■ Task directions
Your answer is the line containing "[0:01.00-0:02.00]" plus every line after it through the end of the records, printed exactly and free of pictures.

[Input records Boundary: Start]

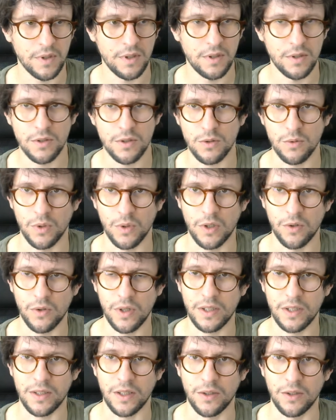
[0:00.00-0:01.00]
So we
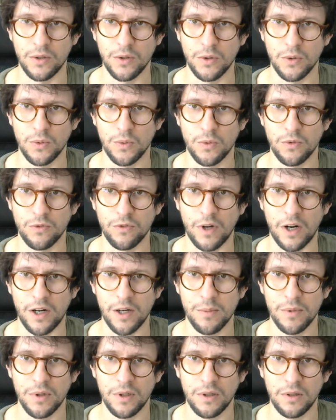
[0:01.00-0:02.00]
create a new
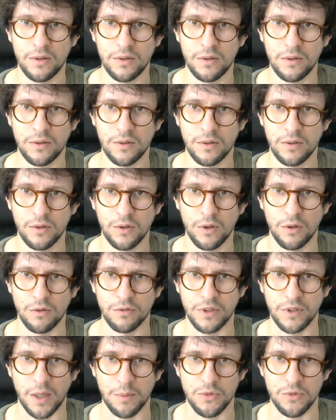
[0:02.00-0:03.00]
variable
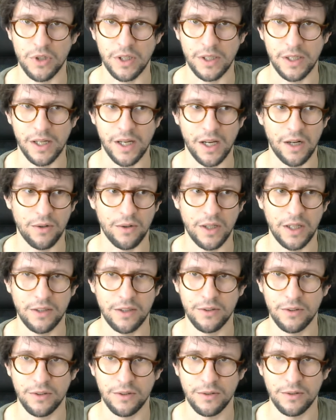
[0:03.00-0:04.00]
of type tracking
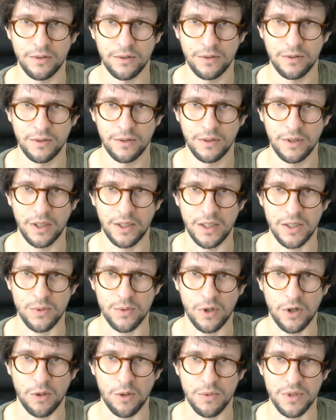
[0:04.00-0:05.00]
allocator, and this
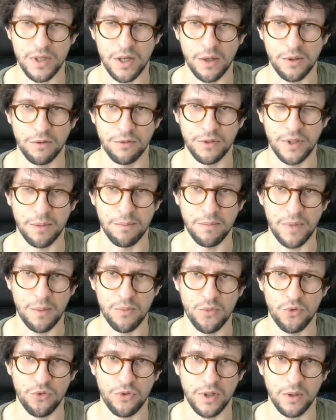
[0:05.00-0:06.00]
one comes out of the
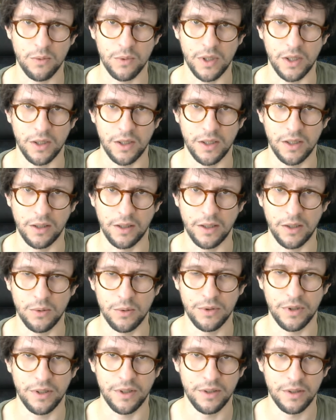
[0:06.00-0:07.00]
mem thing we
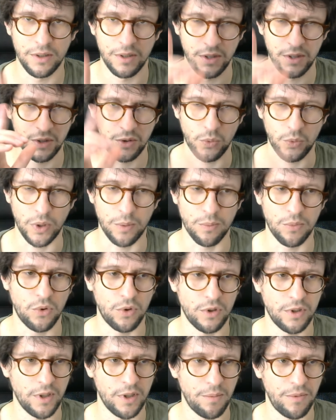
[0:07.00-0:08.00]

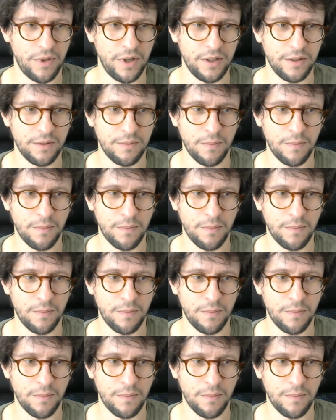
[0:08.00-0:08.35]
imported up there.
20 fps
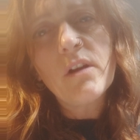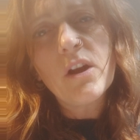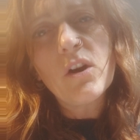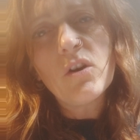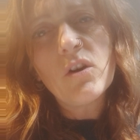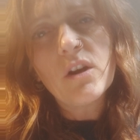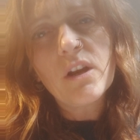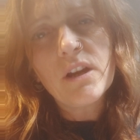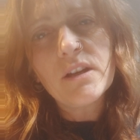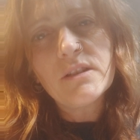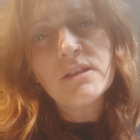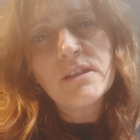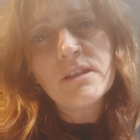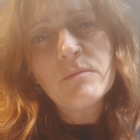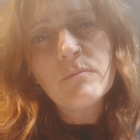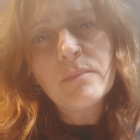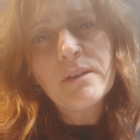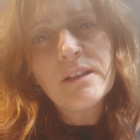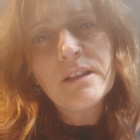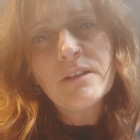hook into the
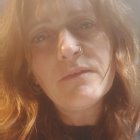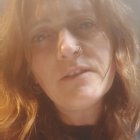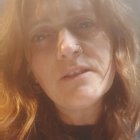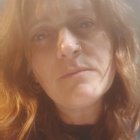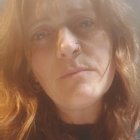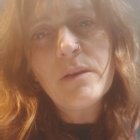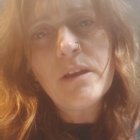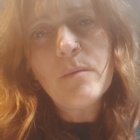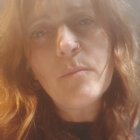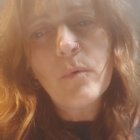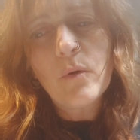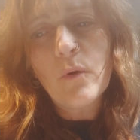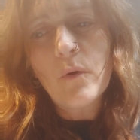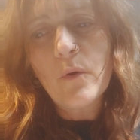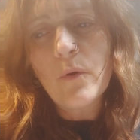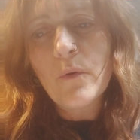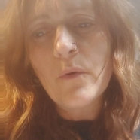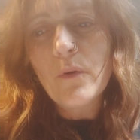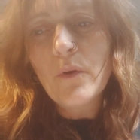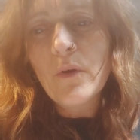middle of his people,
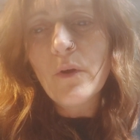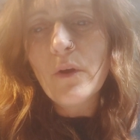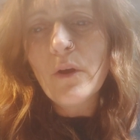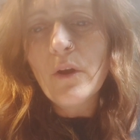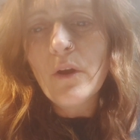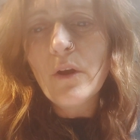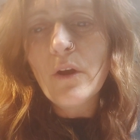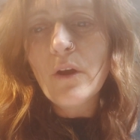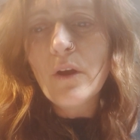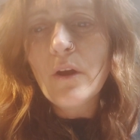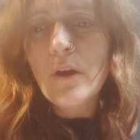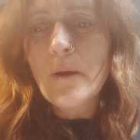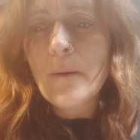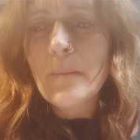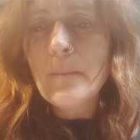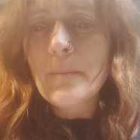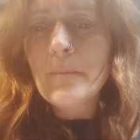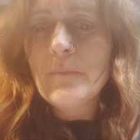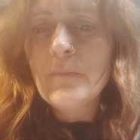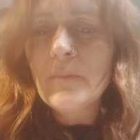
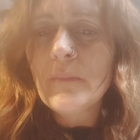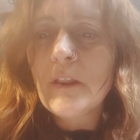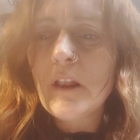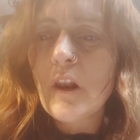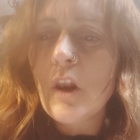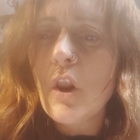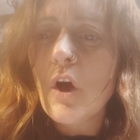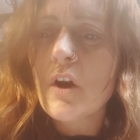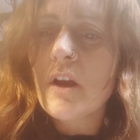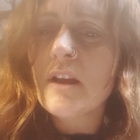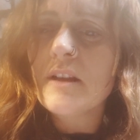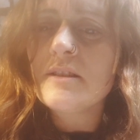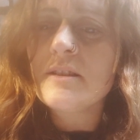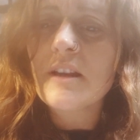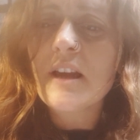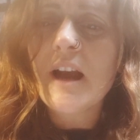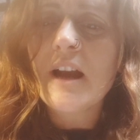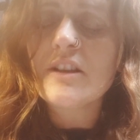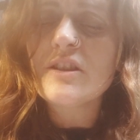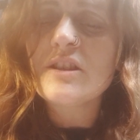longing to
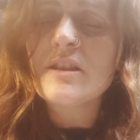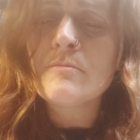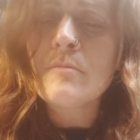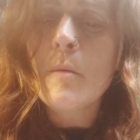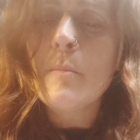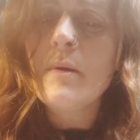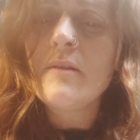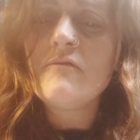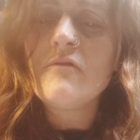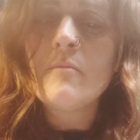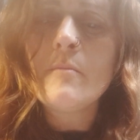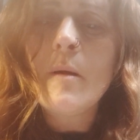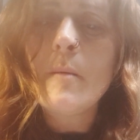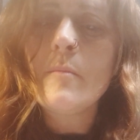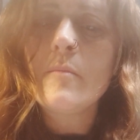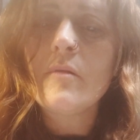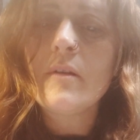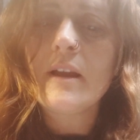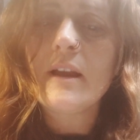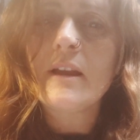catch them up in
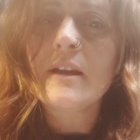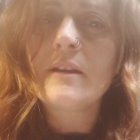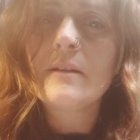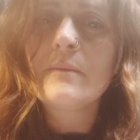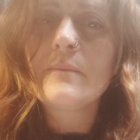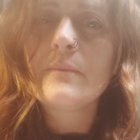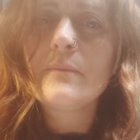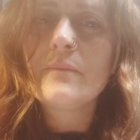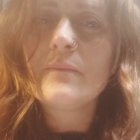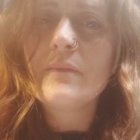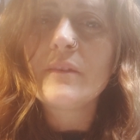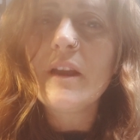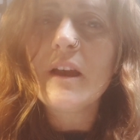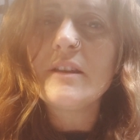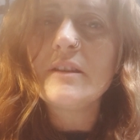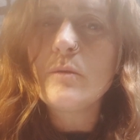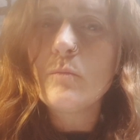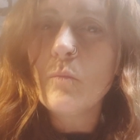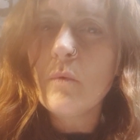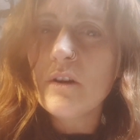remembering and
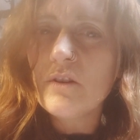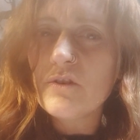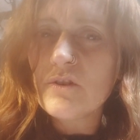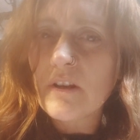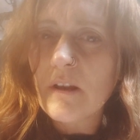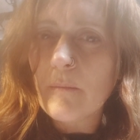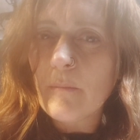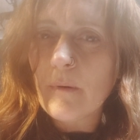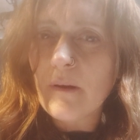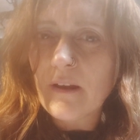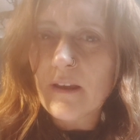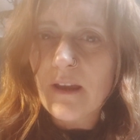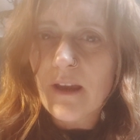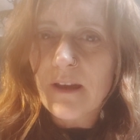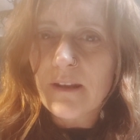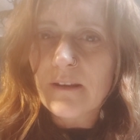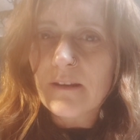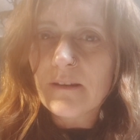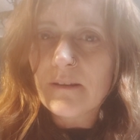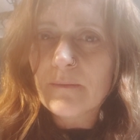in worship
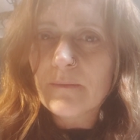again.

[Input records Boundary: End]

■ Exercise output
[0:01.00-0:02.00]
create a new
[0:02.00-0:03.00]
variable
[0:03.00-0:04.00]
of type tracking
[0:04.00-0:05.00]
allocator, and this
[0:05.00-0:06.00]
one comes out of the
[0:06.00-0:07.00]
mem thing we
[0:07.00-0:08.00]

[0:08.00-0:08.35]
imported up there.
20 fps
hook into the
middle of his people,
longing to
catch them up in
remembering and
in worship
again.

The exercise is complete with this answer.